被相続人と孫が養子縁組をしていて、孫の親が既に亡くなっている場合、孫の相続分は、養子としての相続分と代襲相続人としての相続分の、それぞれの身分の相続分を相続することができます。

相続 孫 養子 コラム

4.「孫に遺贈する」と記載した遺言を作成する

「孫に遺贈する」旨を記載した遺言をのこしておくことによって、孫に財産を引き継がせることができます。

どの財産を遺贈するのかを明確に記載しないと揉めてしまう可能性がありますから、遺言を作成する際には具体的に記載する必要があります。

【記載例】

×:土地を孫に相続させる

〇: 下記財産を孫である〇〇に遺贈する。
    所在:東京都〇〇区〇〇1丁目〇番地
    地番:〇〇番〇〇
    地目:宅地
    地籍:100平方メートル

遺言を作成する際に注意しなければいけないポイントは、「遺留分」です。遺留分とは、一定の相続人には最低限保障された財産の取り分のことをいいます。

相続 孫 遺贈

この取り分を侵害した遺言(例「財産はすべて孫に引き継がせる」と記載した遺言)を作成してしまうと大きなトラブルの元となってしまいます。

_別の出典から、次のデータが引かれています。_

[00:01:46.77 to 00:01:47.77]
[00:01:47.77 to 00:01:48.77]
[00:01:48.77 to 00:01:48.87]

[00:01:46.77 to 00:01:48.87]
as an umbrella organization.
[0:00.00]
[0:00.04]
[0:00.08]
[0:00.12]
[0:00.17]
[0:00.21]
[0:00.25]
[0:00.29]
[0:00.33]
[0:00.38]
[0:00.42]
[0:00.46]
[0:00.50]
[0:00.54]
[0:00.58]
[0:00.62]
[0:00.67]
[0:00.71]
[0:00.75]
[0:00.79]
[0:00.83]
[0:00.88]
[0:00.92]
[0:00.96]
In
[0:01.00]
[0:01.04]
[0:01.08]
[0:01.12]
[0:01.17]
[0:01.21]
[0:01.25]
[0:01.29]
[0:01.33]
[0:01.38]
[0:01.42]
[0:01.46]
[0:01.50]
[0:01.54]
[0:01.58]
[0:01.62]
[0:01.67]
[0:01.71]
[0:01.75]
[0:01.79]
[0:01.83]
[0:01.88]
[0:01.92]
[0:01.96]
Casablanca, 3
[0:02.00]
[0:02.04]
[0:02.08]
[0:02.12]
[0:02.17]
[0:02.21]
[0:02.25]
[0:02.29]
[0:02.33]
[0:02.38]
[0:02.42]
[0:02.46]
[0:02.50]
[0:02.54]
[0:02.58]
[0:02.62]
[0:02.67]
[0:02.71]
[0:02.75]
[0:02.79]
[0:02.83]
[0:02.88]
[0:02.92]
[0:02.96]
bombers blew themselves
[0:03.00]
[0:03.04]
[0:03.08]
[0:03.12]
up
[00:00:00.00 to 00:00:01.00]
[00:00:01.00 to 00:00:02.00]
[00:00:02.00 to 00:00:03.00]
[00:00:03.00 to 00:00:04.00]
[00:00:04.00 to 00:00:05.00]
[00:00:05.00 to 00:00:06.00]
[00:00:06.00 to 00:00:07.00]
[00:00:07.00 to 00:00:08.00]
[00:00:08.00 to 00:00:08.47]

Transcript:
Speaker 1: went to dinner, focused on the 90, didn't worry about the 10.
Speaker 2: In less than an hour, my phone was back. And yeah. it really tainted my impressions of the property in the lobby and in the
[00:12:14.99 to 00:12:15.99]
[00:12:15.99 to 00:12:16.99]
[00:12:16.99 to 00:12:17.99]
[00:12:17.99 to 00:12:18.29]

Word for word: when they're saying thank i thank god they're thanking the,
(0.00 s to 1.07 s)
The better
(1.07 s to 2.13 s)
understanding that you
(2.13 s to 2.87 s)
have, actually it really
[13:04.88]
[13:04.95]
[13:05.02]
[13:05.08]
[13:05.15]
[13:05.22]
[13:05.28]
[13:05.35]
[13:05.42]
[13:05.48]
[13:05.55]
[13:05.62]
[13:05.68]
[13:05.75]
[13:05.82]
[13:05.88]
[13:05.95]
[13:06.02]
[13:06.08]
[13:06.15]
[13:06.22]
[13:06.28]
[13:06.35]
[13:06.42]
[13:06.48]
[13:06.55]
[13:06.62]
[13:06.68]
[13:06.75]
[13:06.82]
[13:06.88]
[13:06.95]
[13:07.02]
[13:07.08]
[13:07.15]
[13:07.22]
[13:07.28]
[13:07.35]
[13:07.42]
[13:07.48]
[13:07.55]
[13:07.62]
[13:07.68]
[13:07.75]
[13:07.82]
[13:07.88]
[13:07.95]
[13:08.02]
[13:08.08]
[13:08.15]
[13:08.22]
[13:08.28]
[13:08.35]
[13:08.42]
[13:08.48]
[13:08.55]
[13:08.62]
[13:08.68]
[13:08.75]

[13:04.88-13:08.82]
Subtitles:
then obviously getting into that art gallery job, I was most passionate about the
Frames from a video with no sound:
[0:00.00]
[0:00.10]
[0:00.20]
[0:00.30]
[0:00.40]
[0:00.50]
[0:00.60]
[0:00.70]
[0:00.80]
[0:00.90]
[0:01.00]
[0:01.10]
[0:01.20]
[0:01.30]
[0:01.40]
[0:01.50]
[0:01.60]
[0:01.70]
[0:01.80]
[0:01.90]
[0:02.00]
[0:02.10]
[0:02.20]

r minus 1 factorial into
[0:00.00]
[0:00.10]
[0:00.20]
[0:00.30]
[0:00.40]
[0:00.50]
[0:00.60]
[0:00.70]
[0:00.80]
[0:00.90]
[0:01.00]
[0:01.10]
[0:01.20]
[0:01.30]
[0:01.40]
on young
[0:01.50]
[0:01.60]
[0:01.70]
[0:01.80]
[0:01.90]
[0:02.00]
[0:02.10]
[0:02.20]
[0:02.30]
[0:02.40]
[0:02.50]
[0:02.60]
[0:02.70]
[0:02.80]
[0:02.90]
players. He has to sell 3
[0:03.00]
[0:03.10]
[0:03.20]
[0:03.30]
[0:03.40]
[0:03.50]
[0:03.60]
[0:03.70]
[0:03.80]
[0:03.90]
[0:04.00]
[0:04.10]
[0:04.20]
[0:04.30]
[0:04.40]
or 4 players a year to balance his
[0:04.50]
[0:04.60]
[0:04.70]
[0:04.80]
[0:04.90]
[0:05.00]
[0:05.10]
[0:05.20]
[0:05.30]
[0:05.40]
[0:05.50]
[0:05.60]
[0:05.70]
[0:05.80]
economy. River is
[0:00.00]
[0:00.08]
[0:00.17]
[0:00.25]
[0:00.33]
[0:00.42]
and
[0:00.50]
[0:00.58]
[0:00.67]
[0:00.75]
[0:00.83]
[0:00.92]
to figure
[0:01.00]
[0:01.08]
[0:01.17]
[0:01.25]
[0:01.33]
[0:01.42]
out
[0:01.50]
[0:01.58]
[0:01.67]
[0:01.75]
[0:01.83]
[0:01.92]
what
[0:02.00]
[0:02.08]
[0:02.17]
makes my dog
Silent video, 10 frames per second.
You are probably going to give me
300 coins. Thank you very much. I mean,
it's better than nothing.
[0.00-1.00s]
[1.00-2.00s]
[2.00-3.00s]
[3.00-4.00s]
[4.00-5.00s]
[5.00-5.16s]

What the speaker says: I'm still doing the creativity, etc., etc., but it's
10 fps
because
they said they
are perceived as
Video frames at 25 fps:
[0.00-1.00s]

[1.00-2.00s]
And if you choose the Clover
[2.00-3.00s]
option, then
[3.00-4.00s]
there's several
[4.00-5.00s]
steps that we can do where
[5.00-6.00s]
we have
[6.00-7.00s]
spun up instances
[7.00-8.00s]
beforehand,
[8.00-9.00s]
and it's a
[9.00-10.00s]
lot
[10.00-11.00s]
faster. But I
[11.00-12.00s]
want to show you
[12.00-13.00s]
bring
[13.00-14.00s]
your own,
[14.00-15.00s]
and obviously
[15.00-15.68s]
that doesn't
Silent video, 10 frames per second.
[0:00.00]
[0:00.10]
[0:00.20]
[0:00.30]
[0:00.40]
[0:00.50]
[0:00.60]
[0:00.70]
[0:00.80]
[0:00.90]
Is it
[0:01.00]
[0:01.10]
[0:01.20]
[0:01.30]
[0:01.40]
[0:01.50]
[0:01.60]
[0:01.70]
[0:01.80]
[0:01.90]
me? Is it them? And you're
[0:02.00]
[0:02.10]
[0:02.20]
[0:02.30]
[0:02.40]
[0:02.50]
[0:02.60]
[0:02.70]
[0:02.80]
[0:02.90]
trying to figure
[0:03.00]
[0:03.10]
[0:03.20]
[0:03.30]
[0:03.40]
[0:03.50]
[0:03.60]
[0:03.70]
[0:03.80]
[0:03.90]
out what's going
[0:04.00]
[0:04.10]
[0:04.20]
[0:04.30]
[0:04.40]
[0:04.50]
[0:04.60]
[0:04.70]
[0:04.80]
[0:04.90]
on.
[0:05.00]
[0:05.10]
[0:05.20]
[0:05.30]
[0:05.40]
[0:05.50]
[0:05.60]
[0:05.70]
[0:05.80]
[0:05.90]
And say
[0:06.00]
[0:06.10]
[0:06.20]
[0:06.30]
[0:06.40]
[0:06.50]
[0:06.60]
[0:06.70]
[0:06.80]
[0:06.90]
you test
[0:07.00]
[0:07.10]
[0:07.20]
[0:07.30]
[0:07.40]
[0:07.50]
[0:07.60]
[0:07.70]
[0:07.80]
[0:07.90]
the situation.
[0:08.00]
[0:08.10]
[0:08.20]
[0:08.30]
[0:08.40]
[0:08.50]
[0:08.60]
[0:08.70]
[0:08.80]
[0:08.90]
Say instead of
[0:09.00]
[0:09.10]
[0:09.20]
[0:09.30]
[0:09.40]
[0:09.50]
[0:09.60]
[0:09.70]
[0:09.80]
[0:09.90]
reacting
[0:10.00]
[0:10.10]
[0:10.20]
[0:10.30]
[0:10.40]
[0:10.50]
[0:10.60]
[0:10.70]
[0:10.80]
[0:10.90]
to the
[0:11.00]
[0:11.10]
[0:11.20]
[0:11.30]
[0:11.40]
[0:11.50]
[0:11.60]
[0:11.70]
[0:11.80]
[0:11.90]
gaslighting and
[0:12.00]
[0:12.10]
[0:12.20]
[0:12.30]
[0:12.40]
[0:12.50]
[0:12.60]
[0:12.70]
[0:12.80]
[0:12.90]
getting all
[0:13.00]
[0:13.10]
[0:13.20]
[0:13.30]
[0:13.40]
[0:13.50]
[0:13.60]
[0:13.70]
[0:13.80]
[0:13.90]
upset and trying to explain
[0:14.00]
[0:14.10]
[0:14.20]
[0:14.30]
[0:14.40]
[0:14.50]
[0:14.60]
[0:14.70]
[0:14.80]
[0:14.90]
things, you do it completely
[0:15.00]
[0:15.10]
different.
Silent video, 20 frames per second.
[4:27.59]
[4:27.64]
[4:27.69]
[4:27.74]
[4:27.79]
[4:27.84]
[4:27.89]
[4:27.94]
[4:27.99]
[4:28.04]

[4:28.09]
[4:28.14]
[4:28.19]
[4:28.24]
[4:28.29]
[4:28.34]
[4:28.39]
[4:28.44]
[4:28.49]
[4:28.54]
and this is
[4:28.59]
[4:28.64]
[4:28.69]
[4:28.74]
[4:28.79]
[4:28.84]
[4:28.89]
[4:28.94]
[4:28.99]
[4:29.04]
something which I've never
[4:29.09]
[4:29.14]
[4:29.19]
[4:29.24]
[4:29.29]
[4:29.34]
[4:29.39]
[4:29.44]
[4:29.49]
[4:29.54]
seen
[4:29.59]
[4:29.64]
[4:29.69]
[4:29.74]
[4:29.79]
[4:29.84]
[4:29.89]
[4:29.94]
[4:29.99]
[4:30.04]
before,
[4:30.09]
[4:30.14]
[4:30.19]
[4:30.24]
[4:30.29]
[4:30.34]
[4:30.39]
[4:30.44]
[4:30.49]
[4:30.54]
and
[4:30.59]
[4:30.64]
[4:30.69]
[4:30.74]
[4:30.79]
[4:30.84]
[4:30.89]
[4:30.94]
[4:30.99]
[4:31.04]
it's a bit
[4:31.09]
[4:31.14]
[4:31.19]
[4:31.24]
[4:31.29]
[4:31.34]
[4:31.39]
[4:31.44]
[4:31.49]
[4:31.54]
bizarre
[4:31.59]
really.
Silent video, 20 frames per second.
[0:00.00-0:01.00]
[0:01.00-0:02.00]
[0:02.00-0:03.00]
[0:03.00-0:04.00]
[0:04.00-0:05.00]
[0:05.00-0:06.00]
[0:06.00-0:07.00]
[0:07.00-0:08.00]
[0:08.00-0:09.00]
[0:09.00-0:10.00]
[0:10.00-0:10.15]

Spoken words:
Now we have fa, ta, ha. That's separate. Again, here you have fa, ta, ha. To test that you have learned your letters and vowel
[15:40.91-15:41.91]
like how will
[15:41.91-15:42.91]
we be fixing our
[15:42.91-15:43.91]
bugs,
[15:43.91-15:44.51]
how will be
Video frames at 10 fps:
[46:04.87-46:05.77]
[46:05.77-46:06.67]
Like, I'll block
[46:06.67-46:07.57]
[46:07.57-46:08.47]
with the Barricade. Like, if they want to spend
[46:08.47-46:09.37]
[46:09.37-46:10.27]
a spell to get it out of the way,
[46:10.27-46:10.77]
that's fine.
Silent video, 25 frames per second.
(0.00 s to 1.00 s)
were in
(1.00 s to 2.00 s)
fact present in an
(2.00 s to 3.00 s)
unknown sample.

せっかくかわいい孫に財産を引き継がせようと遺言をのこしたのに、相続人間でトラブルが発生してしまったら嫌ですよね。

不本意な方向へ事が進んでしまわないよう、遺言を作成する際には遺留分を侵害しないよう、十分に注意してください。

5.代襲相続により相続人となる場合

冒頭でもお話ししたとおり、基本的に孫は相続人となりません。

しかし被相続人の子どもが亡くなっている場合には、子どもが生きている場合に発生する予定だった相続権が孫に移り、孫が相続人となります。

孫が養子として遺産を相続するケースとは違って、代襲相続により孫が相続する場合には、相続税の2割加算の対象外となりますからご安心ください。

相続 孫 代襲相続

6.まとめ

孫に財産を引き継がせる方法についてお伝えしました。

こうやって見ると、孫は基本的に相続人とならないながらも、孫に財産を引き継がせる手段は意外にもあることがお分かりいただけたと思います。

ただどの対策にも注意点やデメリットがありますから、これらを理解したうえで実践しましょう。